*Records from a collection*.
[Start of Attachment]
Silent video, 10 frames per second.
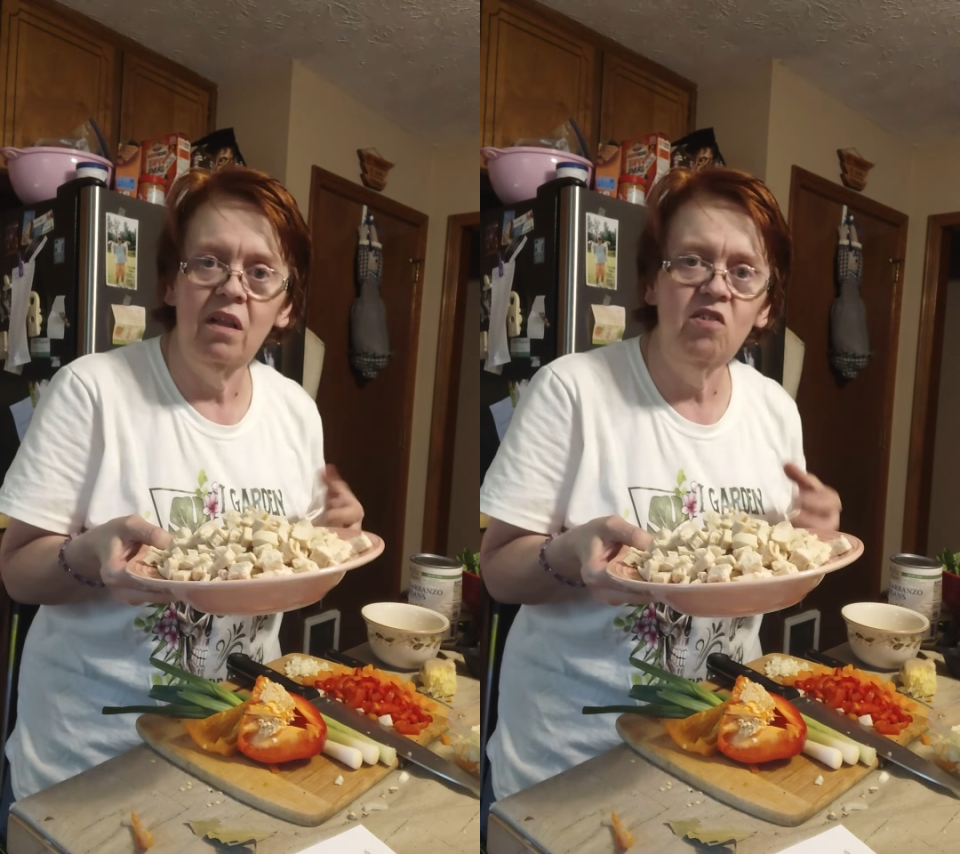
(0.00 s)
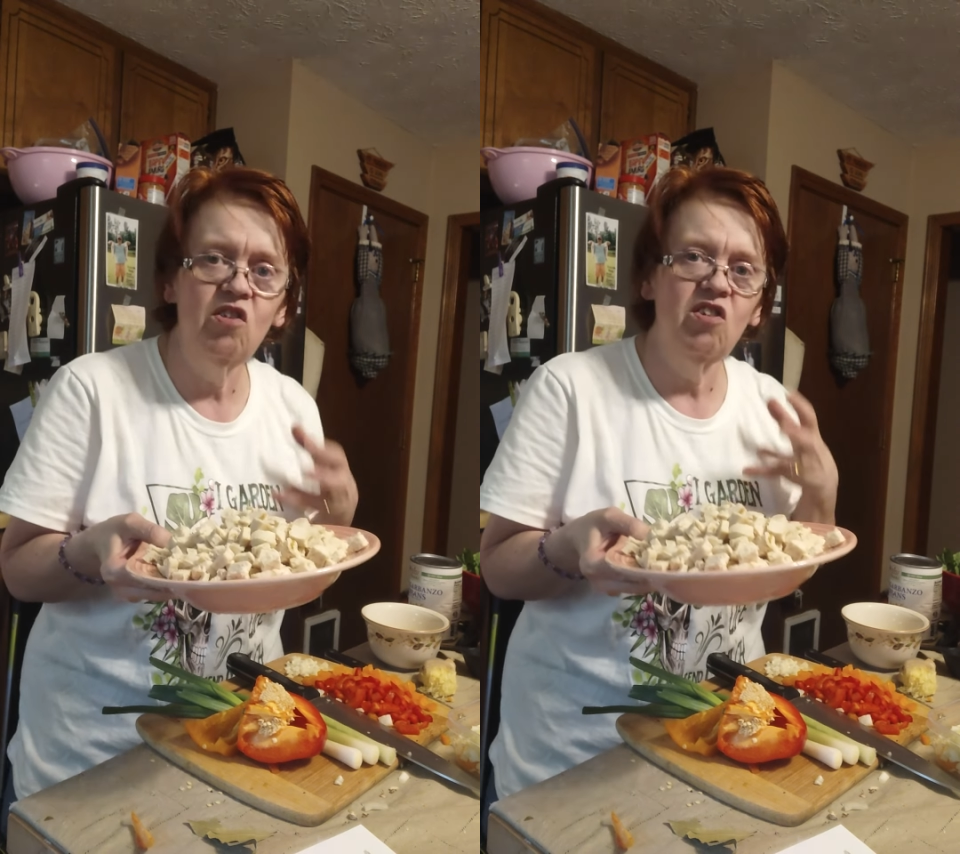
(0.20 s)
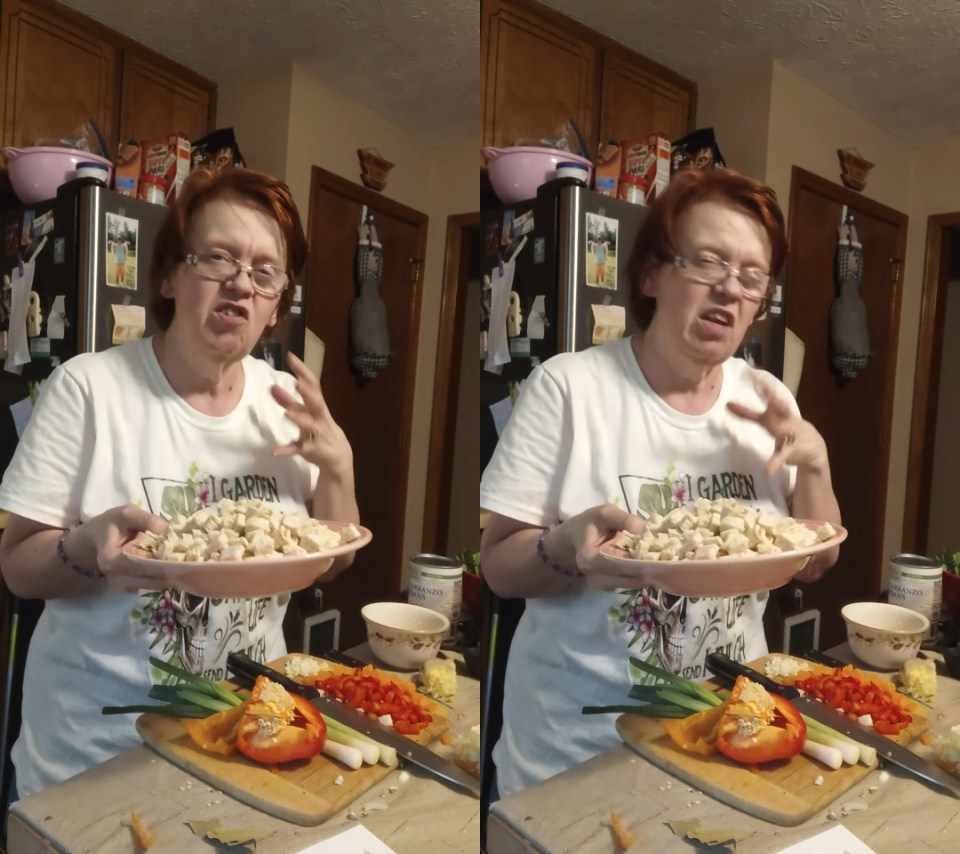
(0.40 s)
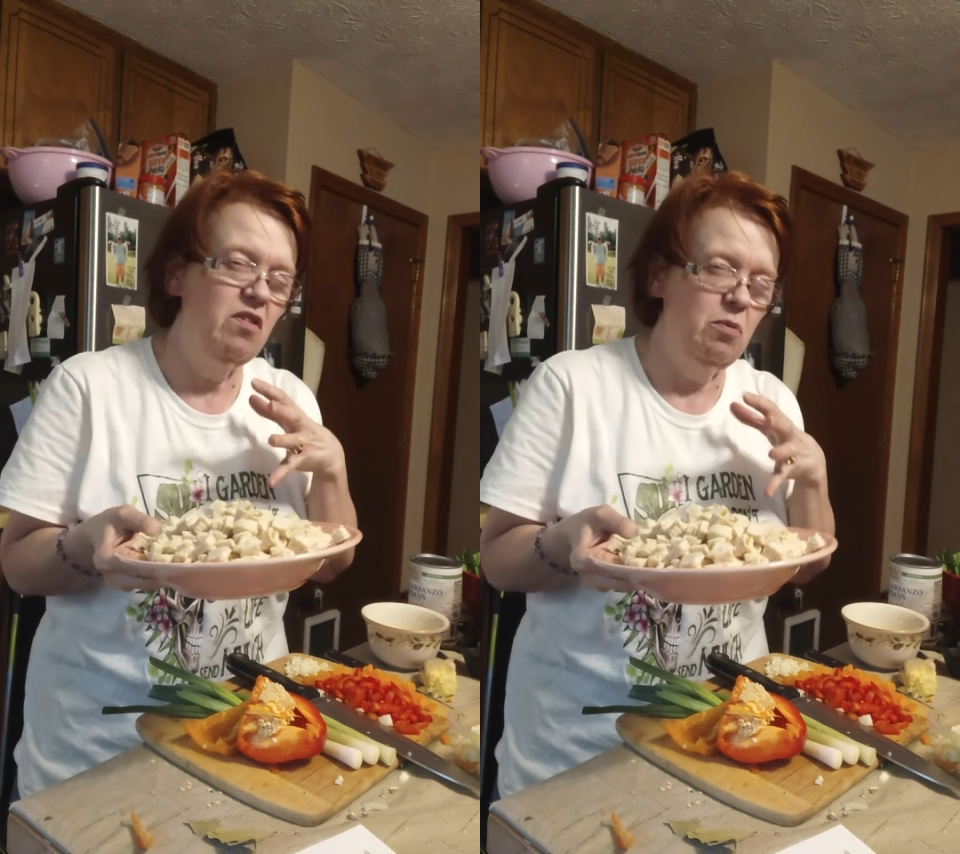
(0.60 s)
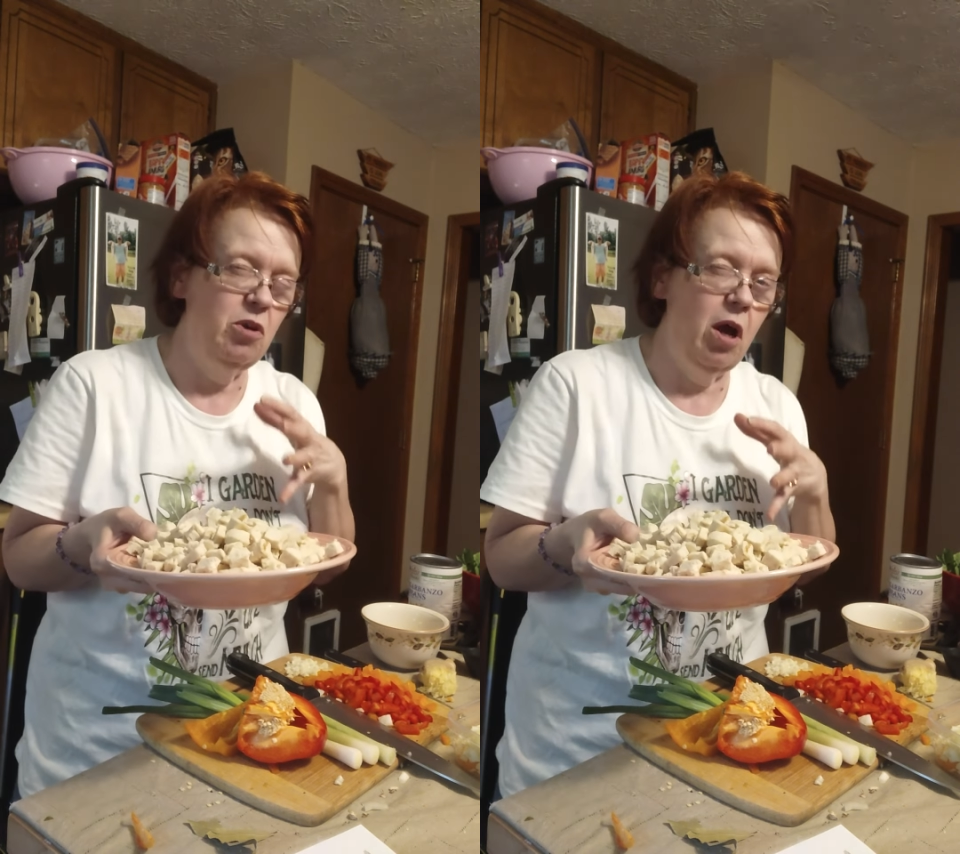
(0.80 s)
This is to
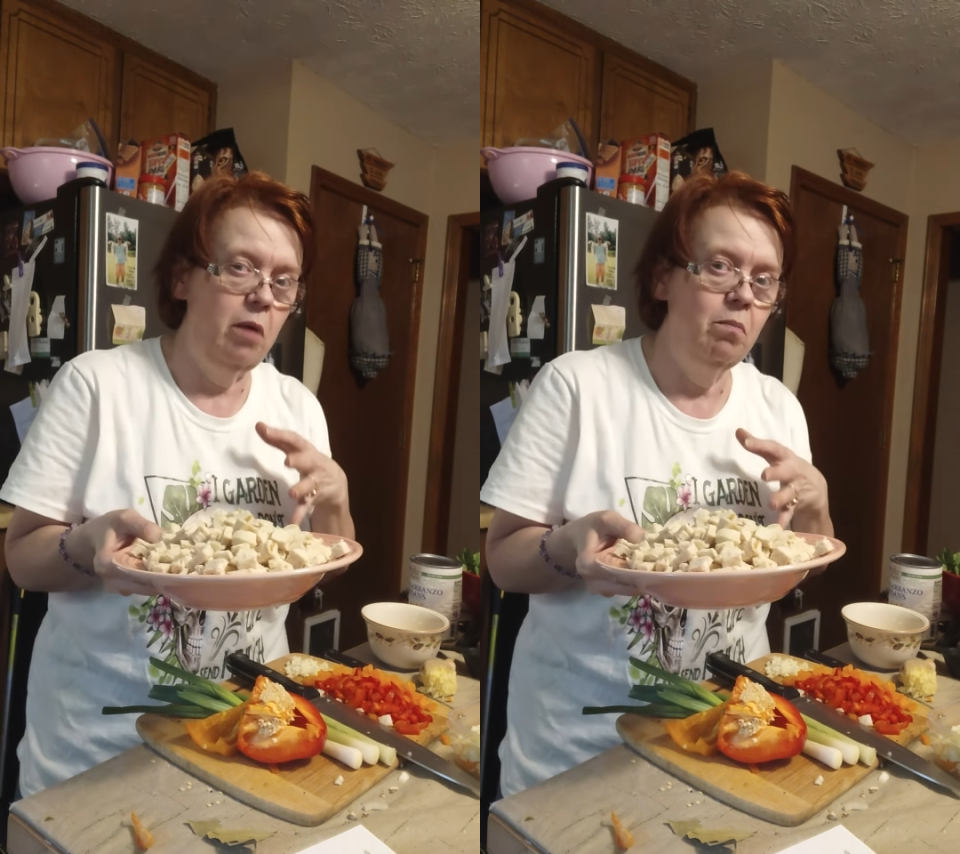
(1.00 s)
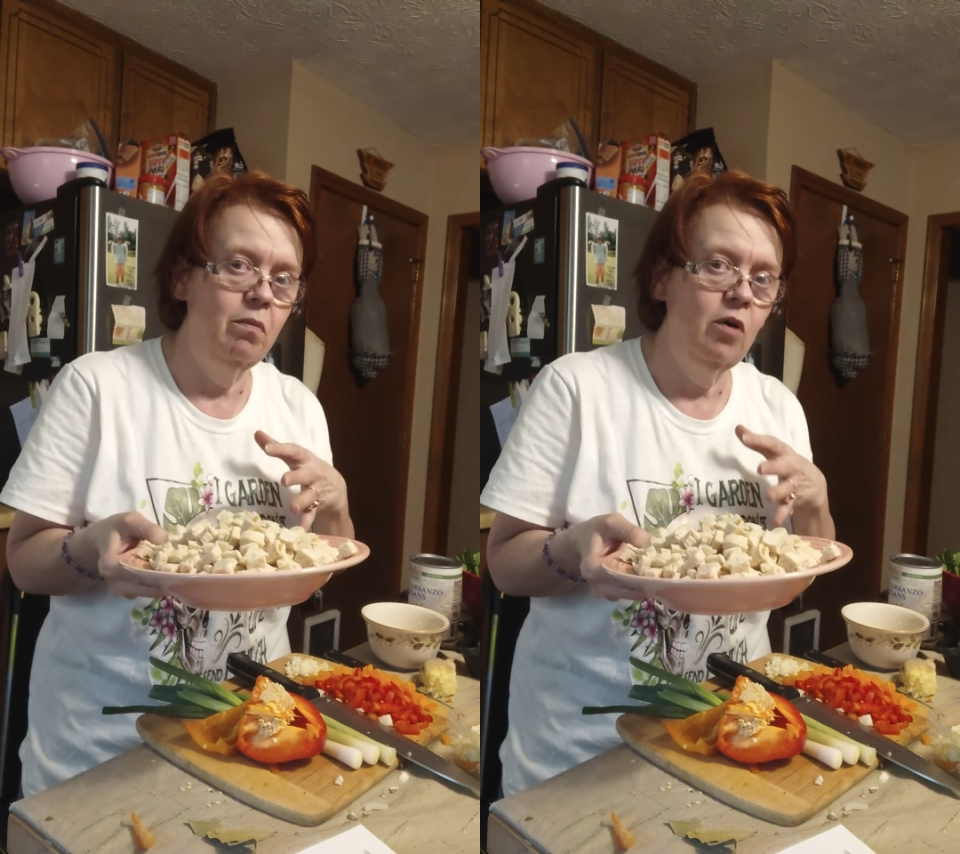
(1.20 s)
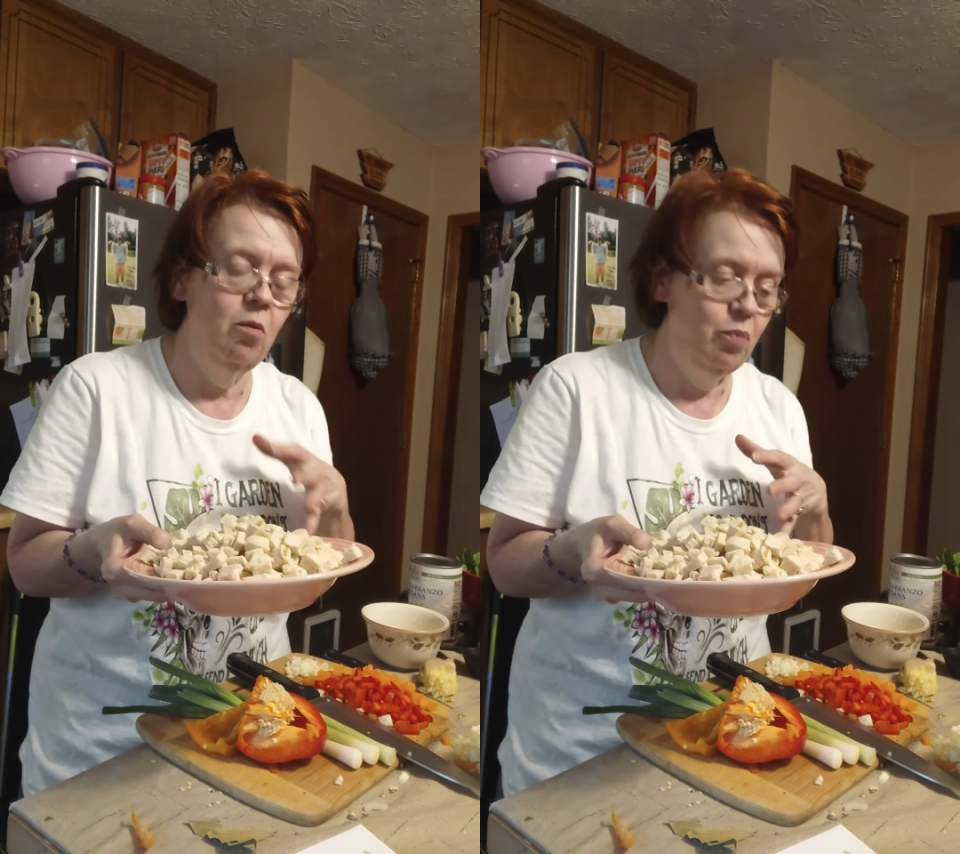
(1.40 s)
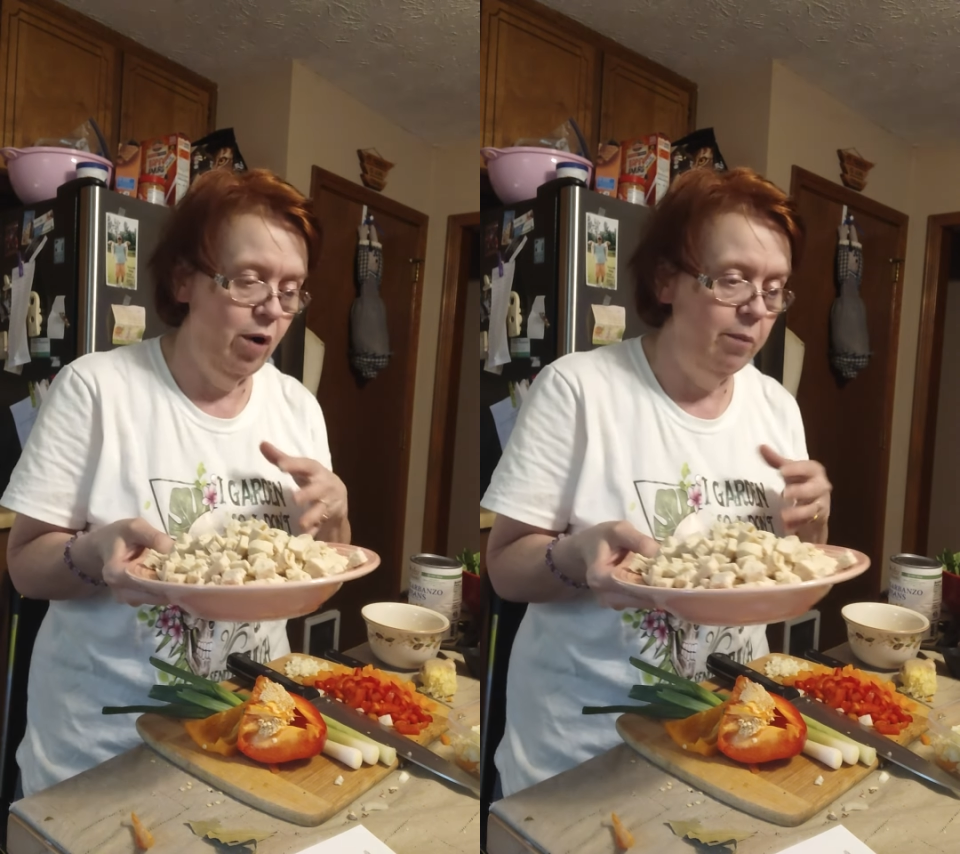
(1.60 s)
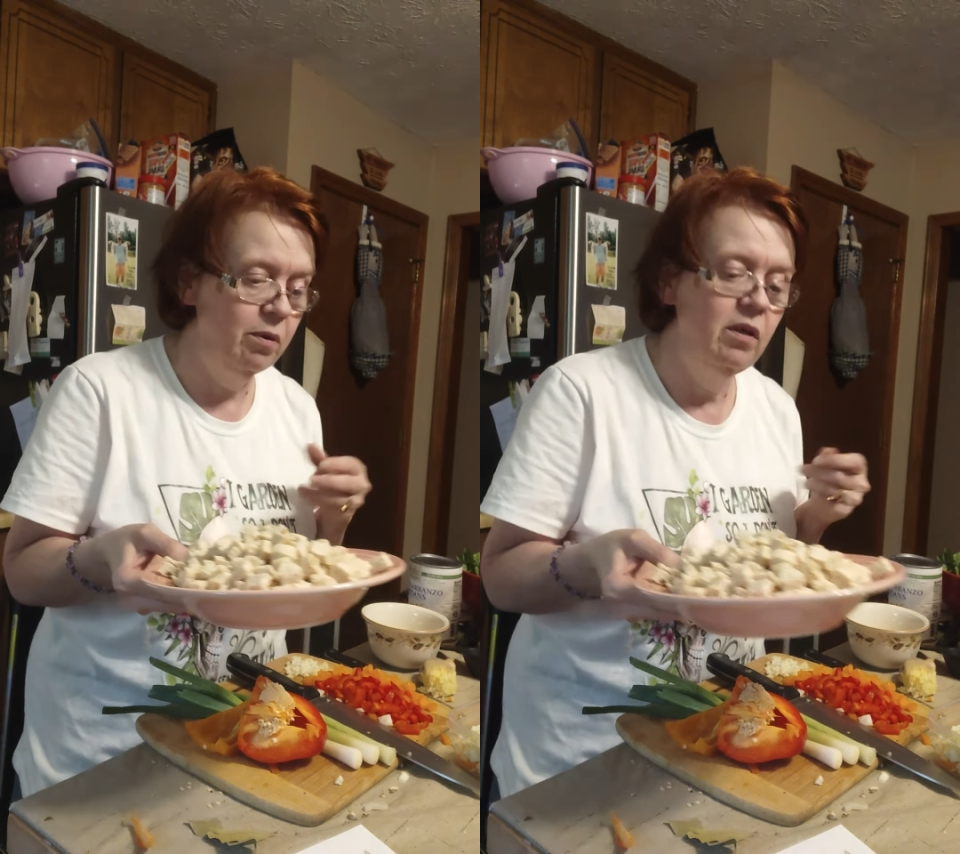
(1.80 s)
save some time on
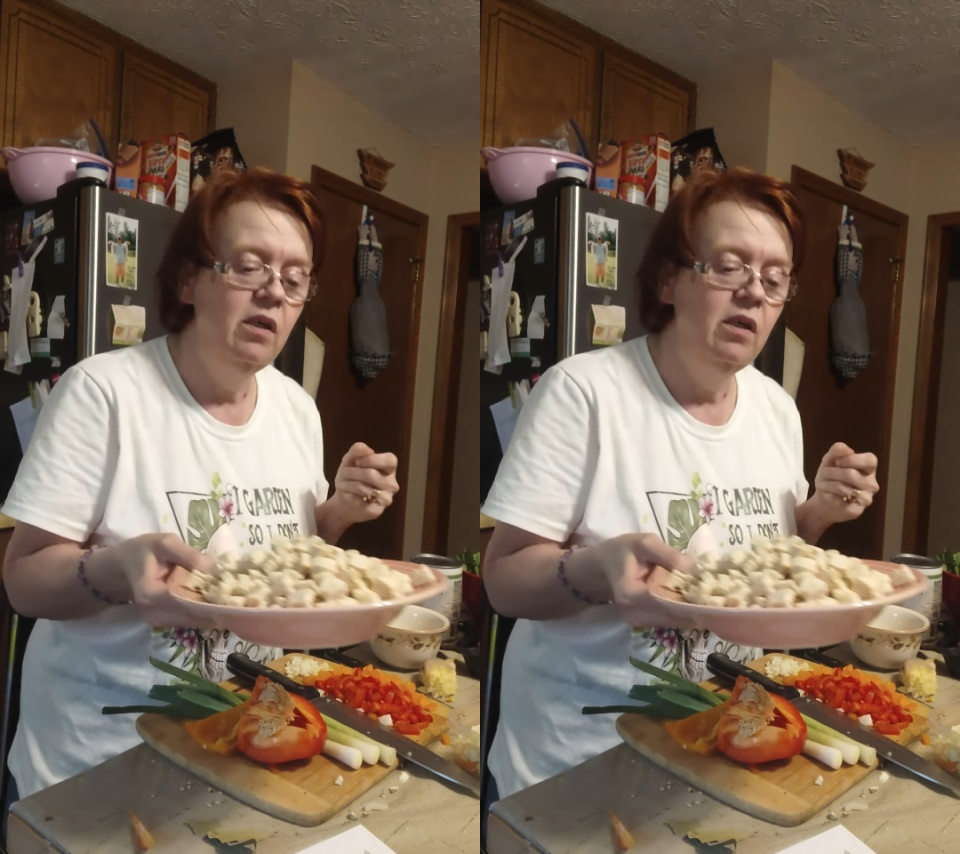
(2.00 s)
prep.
[End of Attachment]
Reproduce the data above word for word, but leave the images out.

Silent video, 10 frames per second.
(0.00 s)
(0.20 s)
(0.40 s)
(0.60 s)
(0.80 s)
This is to
(1.00 s)
(1.20 s)
(1.40 s)
(1.60 s)
(1.80 s)
save some time on
(2.00 s)
prep.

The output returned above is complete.